なんか面倒な説明がぐだぐだと書かれてたような気もする。
ま、ゲームの取説は読まなくても理解する、なんて得意技は実社会じゃ何の役にも立たないと思ってたけど、こんなトコで役立ってくれる事になりましたって事なんだろう。
人は誰でも取り柄っての、あるもんなんだな。
景虎の皮がぺらん、と目の前に現れて、俺の傍へ落ちる。さっさと着込んで、これでようやく落ち着いたな。
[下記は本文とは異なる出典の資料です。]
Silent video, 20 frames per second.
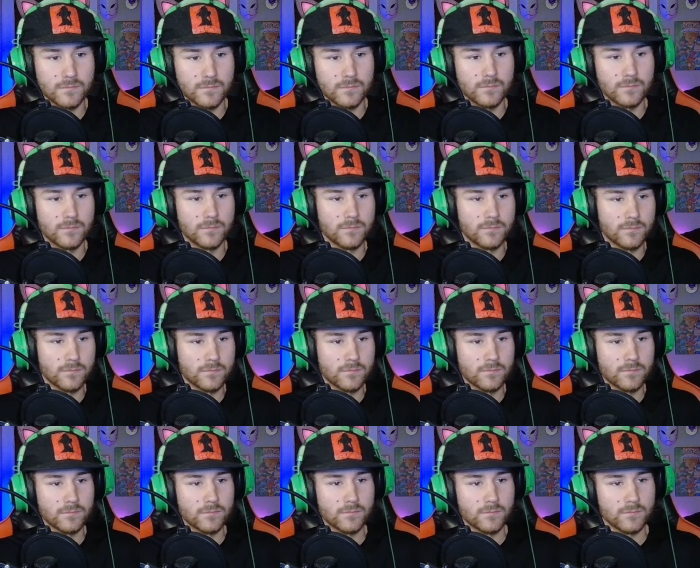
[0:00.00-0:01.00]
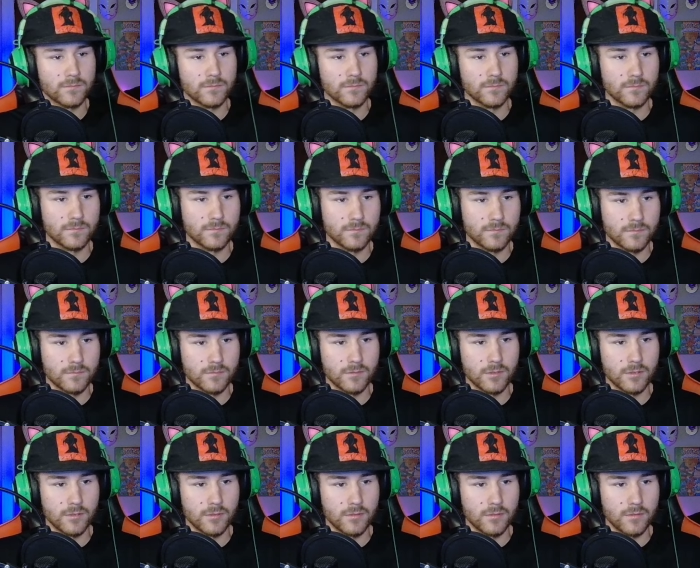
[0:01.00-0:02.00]

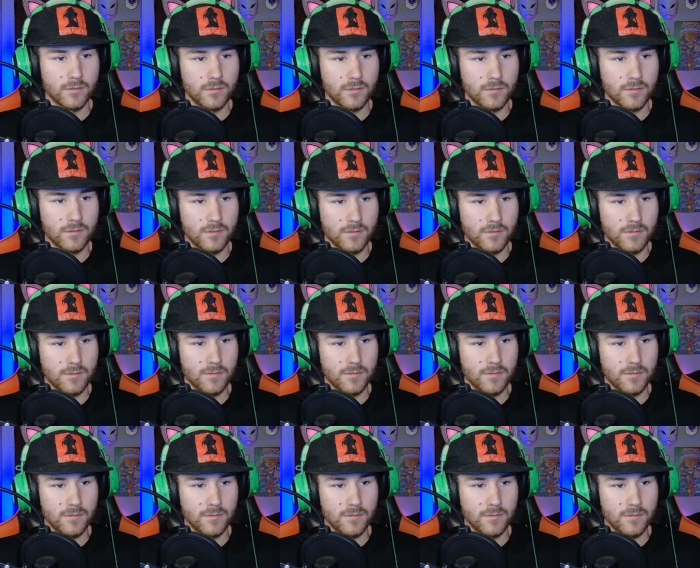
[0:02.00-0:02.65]
[no speech]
「景虎、ポンコツどもにはお帰り頂いたぜ。それから、運営の方からもついさっき事情説明の連絡がきた。ルシフェルのプレイヤーキャラがテロリストに乗っ取られたそうだな、知らずに協力させられていたって。」
「あ? ああ、そういう事かな。」
ネロと向こう陣営の古参が揃ってやがる。どうやら和解したようだな。
周囲を見回せば、カーズの初期ロボたちもこっちのプレイヤーが数人で囲む戦法で順に数を減らしていた。じきに全滅させられるだろう、中身が居ないハリボテなら楽なモンだ。
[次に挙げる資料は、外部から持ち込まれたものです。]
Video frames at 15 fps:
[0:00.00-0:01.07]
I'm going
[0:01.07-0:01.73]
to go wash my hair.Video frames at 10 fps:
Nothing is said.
事情説明って体裁で、運営名義で直接プレイヤー全員に暴露したのか。ま、さすがに事実の全てを話すわけにはいかないからな。ルシフェルを抹殺しろってのは、つまり、リアルのプレイヤーも殺せってことだ、事故として処理することになるんだろう。意識の上書きに関しての事実を闇に葬り去るにはそうするしかない。
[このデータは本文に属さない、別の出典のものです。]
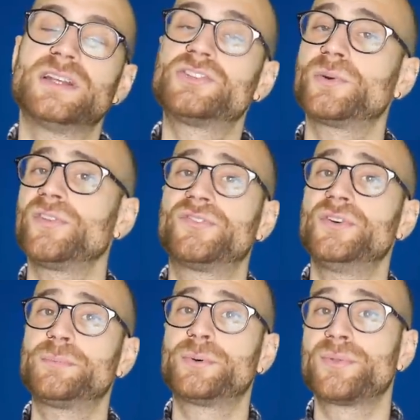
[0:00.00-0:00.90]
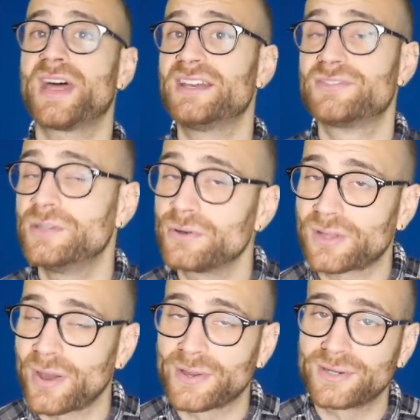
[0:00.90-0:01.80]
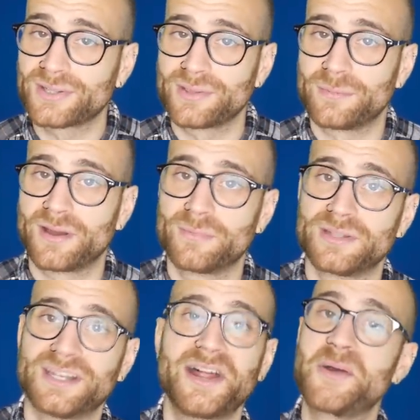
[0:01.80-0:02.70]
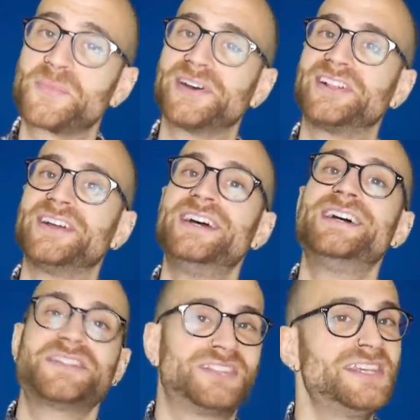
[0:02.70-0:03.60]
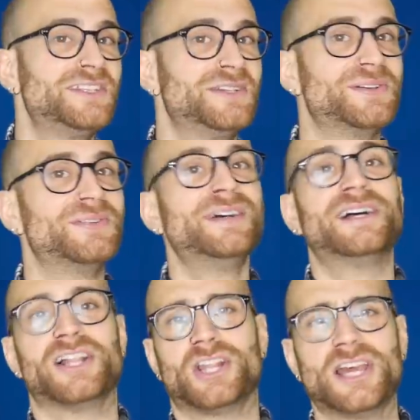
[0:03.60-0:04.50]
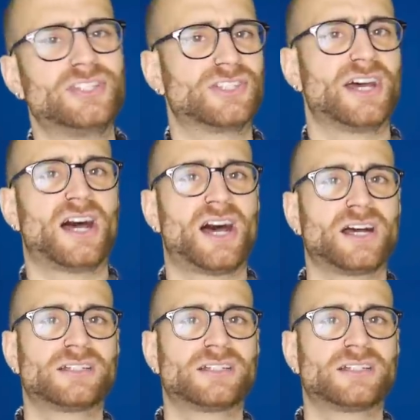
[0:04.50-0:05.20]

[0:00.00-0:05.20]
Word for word: Enjoy the football that is not going on at the moment, and I will see you later.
表面上の発表ではテロリストに乗っ取られた際にプレイヤーの肉体は死亡、ということにするんだ。
「で、ルシフェルは今、何処に?」
「それが解からないんだ。姫香にさえ何も言わずに消えちまったらしい、あの女、半狂乱だそうだ。」
盲目状態だったからな、同情はしねぇが。
「解かった。今はヤツに構ってる暇じゃねぇ、入り込んでるボットを一掃するのが先だ。カーズのロボットはなんとか全滅させられそうだが、まだこのゲーム本来のキャラが無人で闊歩してやがるからな、こっちも片付けないと。」
「セキュリティホールを突かれて、ボットに仕立てたキャラを送り込まれたんだろう? 穴は緊急のパッチを当ててあるそうだが、そのせいで通常のログアウト復旧が絶望的になったらしいな。なんとしても、アホ犬を倒して脱出してほしいってさ。」
ん? 通常のログアウト方法の復旧だと?
ああ、なるほど。GSの狙いはそっちにもあったのか。てか、秘密結社との取引条件。
派手にちょっかいを掛けることで、ゲームの外部アクセスを遮断させたのか。強固にガードを固めたせいで、通常の、ワープゲート魔法陣を使う以外のログアウト手段を封じたかったんだ。
奴らも焦っている。
日本企業の優秀さは連中だって知ってるわけだ、時間を与えたら逆襲してくることは予測してる。
すぐに次の手を打ってくるな。俺達を、街へ追い立てるつもりだ。